* **Exercise description**
Pictures excluded, output exactly the lines from the one containing "[0:06.72-0:07.20]" through the last line of the listing below.

_ _ _ _ _

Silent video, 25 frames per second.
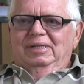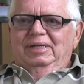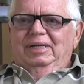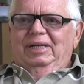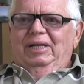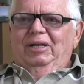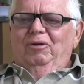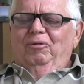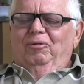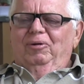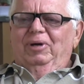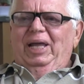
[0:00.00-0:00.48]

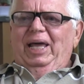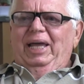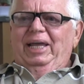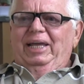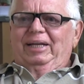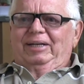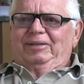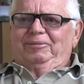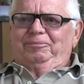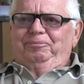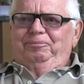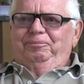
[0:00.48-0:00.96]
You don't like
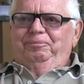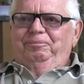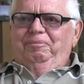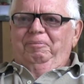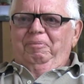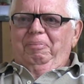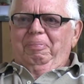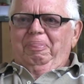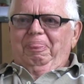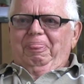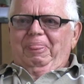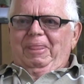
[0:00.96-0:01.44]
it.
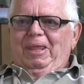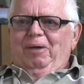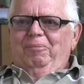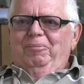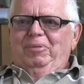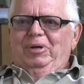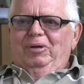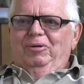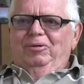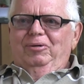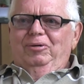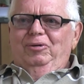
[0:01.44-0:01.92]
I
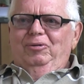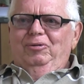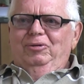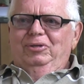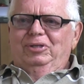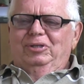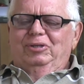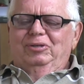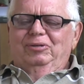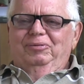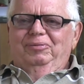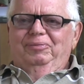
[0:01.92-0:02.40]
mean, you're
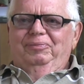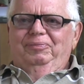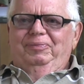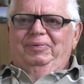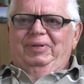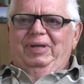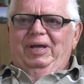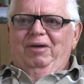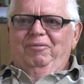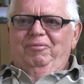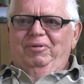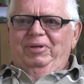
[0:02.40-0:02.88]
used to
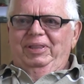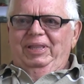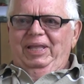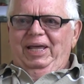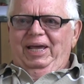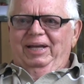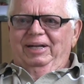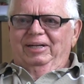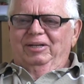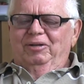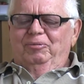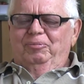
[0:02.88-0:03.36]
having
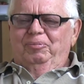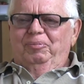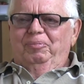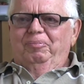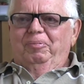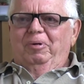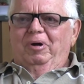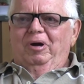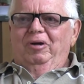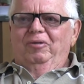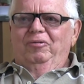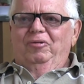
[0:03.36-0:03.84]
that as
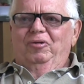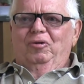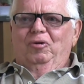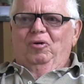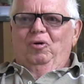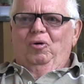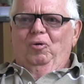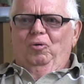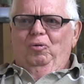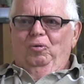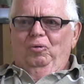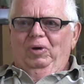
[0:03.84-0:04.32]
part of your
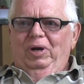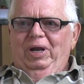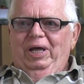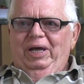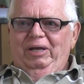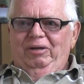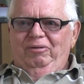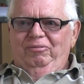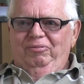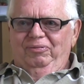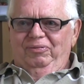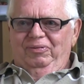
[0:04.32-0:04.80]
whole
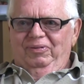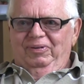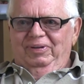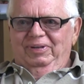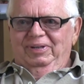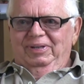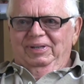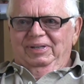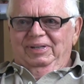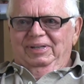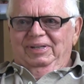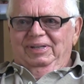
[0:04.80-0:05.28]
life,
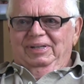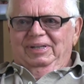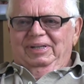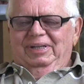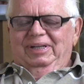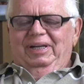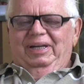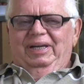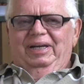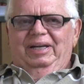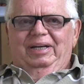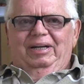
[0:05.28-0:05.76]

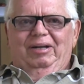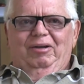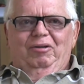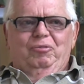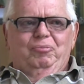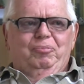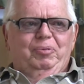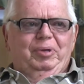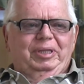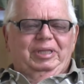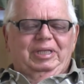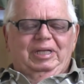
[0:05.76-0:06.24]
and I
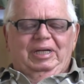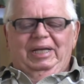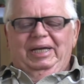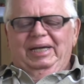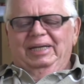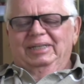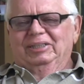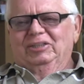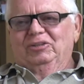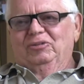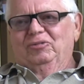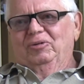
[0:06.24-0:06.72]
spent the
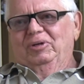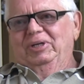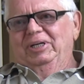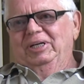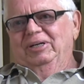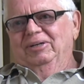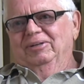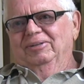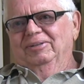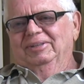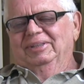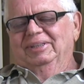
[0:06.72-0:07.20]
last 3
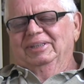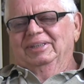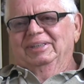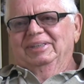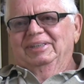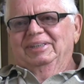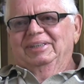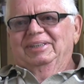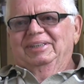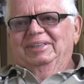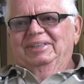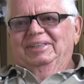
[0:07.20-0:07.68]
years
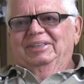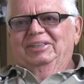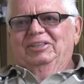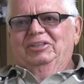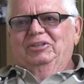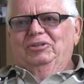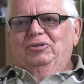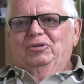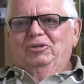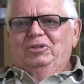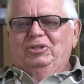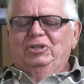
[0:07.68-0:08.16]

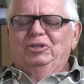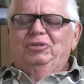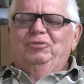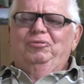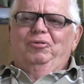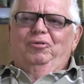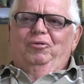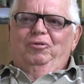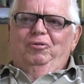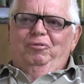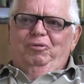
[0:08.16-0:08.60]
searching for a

_ _ _ _ _

* **The completed task**
[0:06.72-0:07.20]
last 3
[0:07.20-0:07.68]
years
[0:07.68-0:08.16]

[0:08.16-0:08.60]
searching for a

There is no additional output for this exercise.